#### [Try it]
An exact transcription of every entry is required, with the images left out.

Records from a data collection:

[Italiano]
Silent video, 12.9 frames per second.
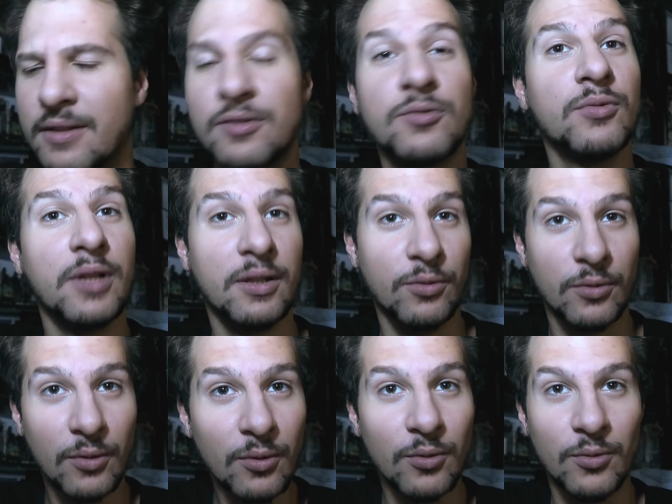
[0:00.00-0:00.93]

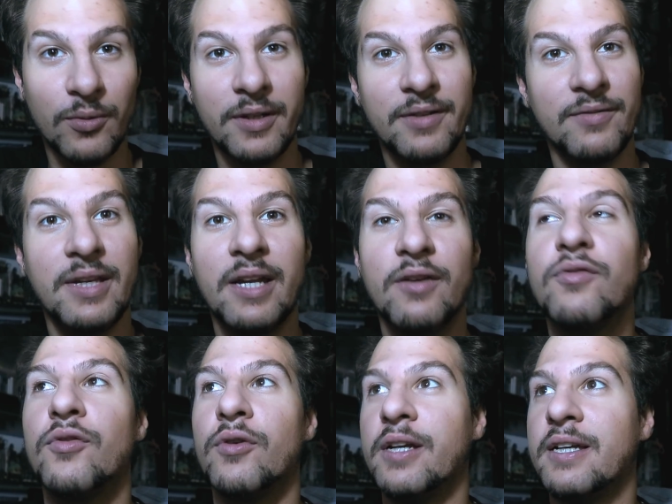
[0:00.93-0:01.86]
discutendo con lui viene
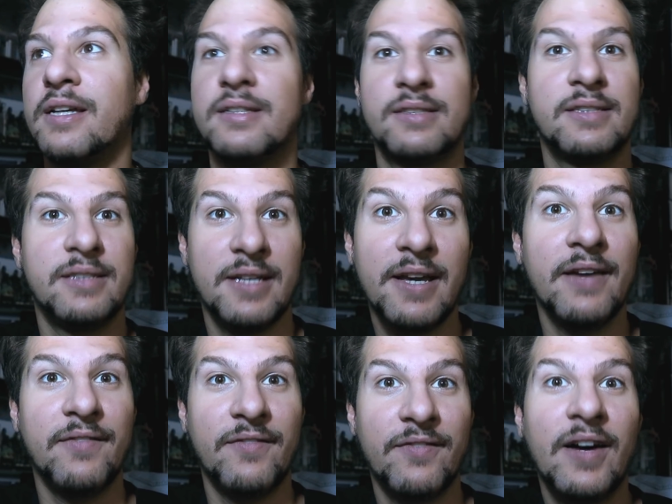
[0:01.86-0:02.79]
fuori che
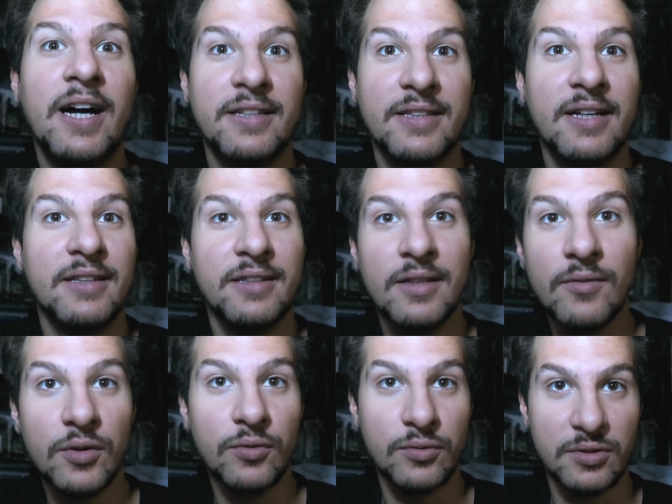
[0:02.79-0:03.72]
se fai tante
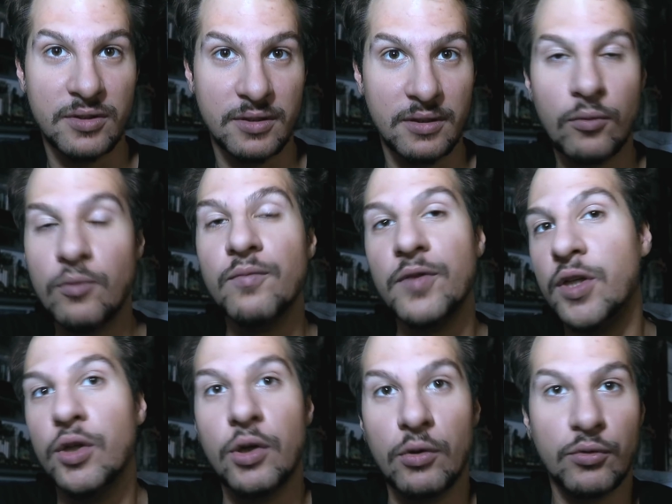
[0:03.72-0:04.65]
views un
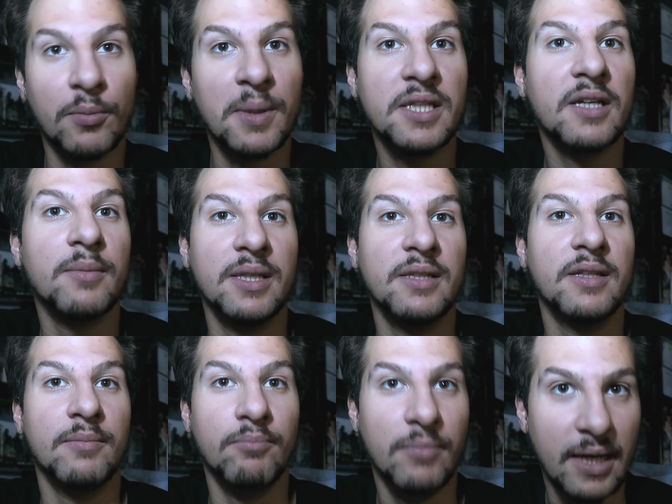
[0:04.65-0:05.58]
video
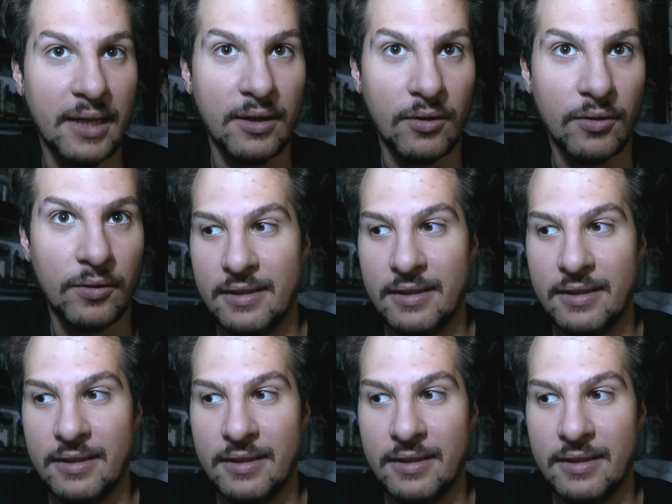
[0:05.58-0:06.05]
automaticamente è bello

#### [Answer to this exercise]
[Italiano]
Silent video, 12.9 frames per second.
[0:00.00-0:00.93]

[0:00.93-0:01.86]
discutendo con lui viene
[0:01.86-0:02.79]
fuori che
[0:02.79-0:03.72]
se fai tante
[0:03.72-0:04.65]
views un
[0:04.65-0:05.58]
video
[0:05.58-0:06.05]
automaticamente è bello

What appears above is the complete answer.